--- Material supplied ---

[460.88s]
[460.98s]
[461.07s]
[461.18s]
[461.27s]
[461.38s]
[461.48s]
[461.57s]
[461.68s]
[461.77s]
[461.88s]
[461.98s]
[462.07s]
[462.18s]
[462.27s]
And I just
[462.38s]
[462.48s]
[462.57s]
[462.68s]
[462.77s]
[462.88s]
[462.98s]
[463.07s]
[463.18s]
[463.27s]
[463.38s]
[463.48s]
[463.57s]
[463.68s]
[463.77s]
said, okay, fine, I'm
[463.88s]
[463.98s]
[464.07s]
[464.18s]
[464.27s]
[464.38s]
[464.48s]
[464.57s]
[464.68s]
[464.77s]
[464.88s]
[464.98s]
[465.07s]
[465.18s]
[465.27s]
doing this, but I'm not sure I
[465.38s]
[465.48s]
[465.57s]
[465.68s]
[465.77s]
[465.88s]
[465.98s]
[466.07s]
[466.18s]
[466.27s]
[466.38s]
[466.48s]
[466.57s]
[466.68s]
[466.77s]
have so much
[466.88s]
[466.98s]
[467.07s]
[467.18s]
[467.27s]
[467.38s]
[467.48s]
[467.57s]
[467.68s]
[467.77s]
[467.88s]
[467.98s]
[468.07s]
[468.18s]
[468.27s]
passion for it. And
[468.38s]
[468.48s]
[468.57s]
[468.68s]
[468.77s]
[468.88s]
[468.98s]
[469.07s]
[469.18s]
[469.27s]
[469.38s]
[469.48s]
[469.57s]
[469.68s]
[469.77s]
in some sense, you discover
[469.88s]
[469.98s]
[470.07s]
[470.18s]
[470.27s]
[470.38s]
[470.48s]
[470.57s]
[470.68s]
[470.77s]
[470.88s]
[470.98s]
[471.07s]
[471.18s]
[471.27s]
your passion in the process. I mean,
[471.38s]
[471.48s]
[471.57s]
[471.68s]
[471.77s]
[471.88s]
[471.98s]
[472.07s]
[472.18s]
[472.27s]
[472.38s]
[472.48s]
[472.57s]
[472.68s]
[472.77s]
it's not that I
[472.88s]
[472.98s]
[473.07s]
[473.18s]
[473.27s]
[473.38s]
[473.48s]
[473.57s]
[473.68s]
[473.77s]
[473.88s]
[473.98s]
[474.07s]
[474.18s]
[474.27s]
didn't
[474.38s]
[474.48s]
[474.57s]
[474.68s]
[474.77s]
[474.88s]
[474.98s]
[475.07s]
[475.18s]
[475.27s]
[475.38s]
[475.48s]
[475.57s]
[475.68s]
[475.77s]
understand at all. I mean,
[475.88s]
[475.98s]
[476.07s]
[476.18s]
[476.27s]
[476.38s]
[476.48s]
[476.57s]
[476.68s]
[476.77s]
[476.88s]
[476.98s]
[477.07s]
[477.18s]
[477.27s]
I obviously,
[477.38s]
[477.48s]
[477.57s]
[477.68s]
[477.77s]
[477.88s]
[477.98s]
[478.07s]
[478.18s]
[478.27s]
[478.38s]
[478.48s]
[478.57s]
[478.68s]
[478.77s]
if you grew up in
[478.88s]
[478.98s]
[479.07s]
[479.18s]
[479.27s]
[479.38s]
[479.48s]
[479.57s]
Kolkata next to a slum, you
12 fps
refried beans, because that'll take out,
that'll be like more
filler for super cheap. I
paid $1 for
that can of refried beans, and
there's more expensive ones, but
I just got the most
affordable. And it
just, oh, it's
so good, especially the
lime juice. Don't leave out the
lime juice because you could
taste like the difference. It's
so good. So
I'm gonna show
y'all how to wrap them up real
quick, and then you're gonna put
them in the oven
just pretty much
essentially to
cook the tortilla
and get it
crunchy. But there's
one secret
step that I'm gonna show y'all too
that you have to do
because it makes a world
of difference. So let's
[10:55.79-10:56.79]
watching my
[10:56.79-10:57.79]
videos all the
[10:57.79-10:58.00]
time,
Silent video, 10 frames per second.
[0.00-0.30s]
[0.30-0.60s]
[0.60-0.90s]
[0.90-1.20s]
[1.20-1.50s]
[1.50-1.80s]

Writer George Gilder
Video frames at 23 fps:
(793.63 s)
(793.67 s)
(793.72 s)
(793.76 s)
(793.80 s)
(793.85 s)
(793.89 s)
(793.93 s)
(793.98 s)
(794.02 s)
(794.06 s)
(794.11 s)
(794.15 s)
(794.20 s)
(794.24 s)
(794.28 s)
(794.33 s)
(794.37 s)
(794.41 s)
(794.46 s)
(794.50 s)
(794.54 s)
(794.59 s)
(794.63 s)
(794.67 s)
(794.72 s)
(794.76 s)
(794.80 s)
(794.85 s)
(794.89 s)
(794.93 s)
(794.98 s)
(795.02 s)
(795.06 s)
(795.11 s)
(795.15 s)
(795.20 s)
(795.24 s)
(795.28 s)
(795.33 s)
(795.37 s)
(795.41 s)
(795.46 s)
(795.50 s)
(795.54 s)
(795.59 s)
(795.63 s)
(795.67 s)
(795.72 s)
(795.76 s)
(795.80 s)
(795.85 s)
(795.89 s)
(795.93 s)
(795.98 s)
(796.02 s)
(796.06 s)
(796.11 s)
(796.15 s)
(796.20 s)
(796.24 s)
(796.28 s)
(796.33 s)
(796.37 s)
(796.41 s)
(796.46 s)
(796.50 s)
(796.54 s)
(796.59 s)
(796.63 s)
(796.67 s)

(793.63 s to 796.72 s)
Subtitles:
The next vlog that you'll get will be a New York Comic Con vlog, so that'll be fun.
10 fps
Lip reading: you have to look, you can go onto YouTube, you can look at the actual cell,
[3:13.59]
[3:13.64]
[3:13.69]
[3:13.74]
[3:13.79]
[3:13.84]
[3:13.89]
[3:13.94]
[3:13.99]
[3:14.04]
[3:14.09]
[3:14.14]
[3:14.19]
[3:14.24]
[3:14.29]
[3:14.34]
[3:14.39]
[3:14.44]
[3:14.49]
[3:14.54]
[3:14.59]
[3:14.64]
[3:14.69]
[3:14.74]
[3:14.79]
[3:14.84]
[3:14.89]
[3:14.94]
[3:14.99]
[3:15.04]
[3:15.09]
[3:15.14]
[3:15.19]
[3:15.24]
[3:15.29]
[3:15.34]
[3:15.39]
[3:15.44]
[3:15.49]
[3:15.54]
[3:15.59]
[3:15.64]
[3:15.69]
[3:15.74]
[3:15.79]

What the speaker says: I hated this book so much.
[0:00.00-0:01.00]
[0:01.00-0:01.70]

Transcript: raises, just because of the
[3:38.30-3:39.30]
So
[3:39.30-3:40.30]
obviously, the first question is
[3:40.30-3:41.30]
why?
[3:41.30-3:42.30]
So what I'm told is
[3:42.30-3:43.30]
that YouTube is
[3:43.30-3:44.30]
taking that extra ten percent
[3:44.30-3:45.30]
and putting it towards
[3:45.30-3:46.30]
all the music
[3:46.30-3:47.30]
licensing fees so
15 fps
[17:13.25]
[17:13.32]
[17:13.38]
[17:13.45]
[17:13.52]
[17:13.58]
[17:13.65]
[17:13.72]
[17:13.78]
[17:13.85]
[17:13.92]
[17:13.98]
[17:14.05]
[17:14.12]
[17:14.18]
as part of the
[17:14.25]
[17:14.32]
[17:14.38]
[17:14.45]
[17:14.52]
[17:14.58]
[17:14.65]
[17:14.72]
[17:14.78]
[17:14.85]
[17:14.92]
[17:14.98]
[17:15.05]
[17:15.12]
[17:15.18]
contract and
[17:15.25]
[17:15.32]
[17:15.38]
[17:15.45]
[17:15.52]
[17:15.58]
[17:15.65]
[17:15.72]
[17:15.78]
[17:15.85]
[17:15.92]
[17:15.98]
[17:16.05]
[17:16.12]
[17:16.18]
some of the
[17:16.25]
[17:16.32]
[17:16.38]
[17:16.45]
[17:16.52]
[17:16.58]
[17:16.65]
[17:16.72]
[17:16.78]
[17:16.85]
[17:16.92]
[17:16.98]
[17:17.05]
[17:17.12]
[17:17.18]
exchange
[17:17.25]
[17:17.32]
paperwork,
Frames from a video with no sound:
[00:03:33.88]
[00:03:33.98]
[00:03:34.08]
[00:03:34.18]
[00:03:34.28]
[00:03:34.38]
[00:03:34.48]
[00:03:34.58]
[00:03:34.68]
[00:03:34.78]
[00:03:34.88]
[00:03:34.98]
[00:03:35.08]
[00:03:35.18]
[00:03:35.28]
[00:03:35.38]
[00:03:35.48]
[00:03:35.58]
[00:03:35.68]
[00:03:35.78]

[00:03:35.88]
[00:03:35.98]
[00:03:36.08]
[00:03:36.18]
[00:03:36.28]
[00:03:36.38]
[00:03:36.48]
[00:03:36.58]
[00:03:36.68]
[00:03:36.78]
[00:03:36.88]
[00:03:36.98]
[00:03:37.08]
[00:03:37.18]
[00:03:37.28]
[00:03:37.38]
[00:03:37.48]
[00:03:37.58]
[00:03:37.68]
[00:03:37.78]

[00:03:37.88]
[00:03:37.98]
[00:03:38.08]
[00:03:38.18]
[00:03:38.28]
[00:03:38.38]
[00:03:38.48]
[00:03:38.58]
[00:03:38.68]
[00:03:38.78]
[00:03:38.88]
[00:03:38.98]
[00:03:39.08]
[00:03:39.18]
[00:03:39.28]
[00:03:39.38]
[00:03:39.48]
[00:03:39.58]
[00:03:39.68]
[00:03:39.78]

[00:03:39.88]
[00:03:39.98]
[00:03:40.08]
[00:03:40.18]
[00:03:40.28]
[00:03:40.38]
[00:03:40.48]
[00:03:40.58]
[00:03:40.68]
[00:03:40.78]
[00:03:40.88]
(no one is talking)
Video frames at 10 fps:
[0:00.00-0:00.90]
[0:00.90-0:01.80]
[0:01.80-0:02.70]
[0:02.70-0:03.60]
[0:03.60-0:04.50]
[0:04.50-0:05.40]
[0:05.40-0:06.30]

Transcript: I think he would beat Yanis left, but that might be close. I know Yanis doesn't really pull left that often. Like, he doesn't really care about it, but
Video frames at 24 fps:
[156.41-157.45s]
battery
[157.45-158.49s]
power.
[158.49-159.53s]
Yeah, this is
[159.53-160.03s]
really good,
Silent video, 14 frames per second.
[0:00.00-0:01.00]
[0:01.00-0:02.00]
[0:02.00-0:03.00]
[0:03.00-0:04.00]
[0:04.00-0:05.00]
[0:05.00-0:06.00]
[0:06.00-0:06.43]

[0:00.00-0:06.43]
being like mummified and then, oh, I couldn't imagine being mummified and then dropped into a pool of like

--- Problem ---
Each line of the records that holds the word "Silent" should be copied out.

--- Task response ---
Silent video, 10 frames per second.
Silent video, 14 frames per second.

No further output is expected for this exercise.